We’ve run analysis for some of the big fashion brands where something like 500 SKUs drive 10% of the returns. If you attack those SKUs, you can greatly reduce those returns and increase your profit margins.
Improving discoverability with AI
The way customers are finding products is changing. It’s no longer just a search bar. Spiegler points to the rise of agentic commerce, where customers use AI agents to find products in natural language: “find me the best dry shampoo under €20”.
The new frontier presents a massive challenge. To be discoverable by an AI agent, your brand must have:
A crawlable D2C site.
High-quality, feed-ready product data.
A strategy for new standards, like the emerging llms.txt file that governs how AI models can use your site's content.

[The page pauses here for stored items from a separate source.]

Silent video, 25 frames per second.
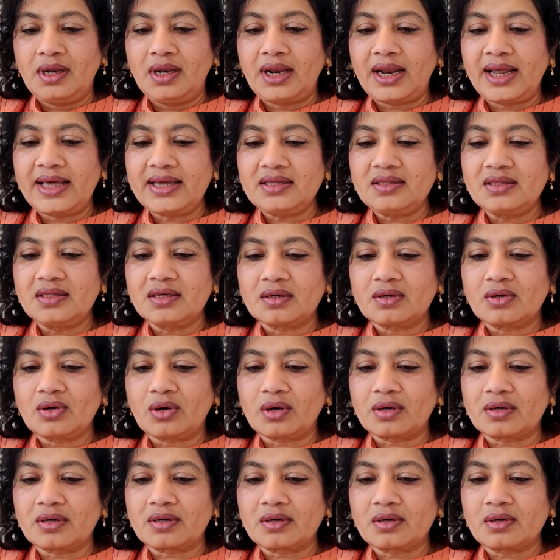Like the
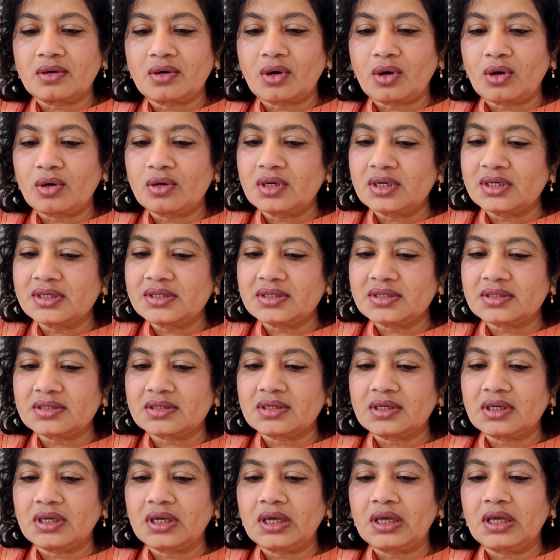
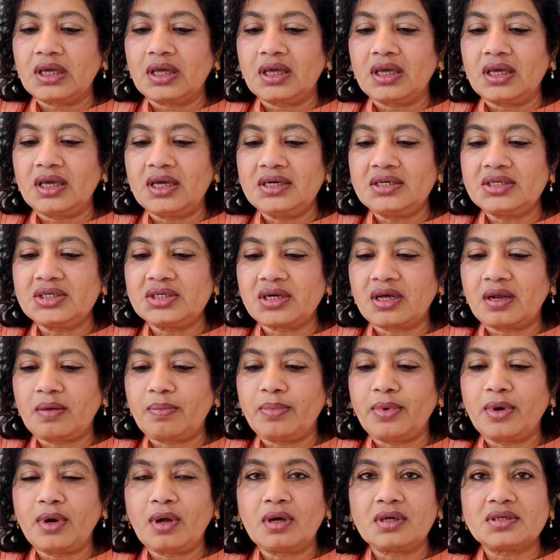crocus, it
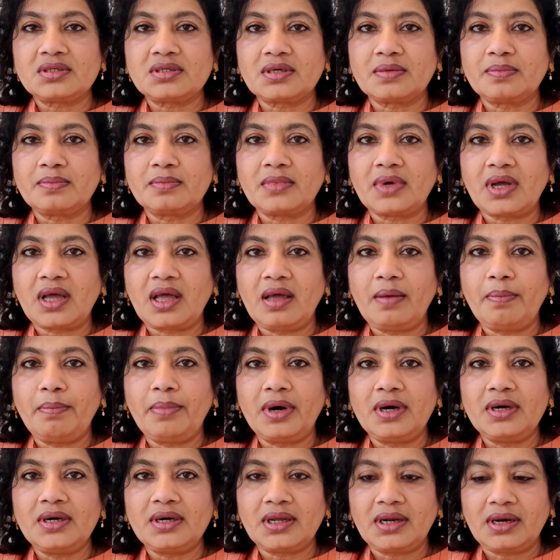shall blossom
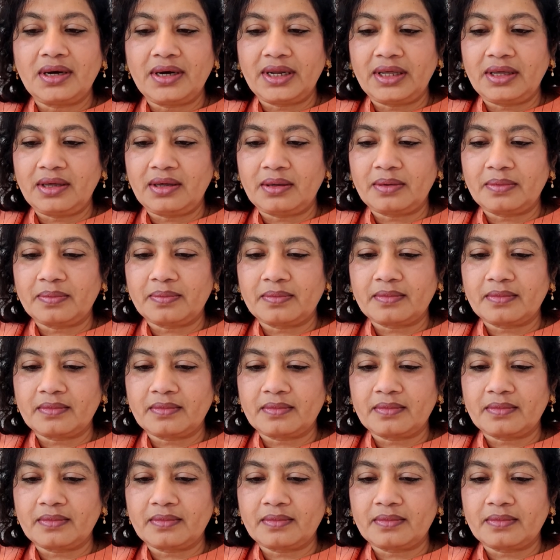abundantly,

"Consumers search more and more for products within LLMs," Sebastian notes. "Brands [must] adapt... making their websites more discoverable". This is why Rithum is already actively integrating its brands' data feeds into new agentic search engines like Perplexity, ensuring they show up where customers are searching next.
Your AI is only as good as your data
The shift to agentic commerce highlights the single biggest hurdle holding most brands back: data readiness.
You can have the most advanced AI model, but it’s useless if it's running on incomplete, inconsistent, or siloed data. Spiegler was clear that Rithum itself had to heavily invest in building its own data lake to create a single source of truth before its AI strategy could succeed.
Preparedness starts with data. Get your data right and consumers will find your products. And this is true for marketplaces today. This is true for the agentic search engines tomorrow.
What's next? Agent-to-system automation
Looking ahead, Spiegler predicts the next major disruption will be "agent-to-system automation".
This is when AI agents move from just finding products to acting on them—connecting directly into retail systems. "They may check your stock... they may order, or they may deal with your returns," Spiegler predicts. This level of automation will "step by step automate those [tasks] for the e-commerce team".
The takeaway is clear: this future requires a clean, connected, and integrated data foundation. AI isn't magic. It's a powerful tool that, when built on a solid data strategy, can move from a simple productivity hack to a core driver of profitability.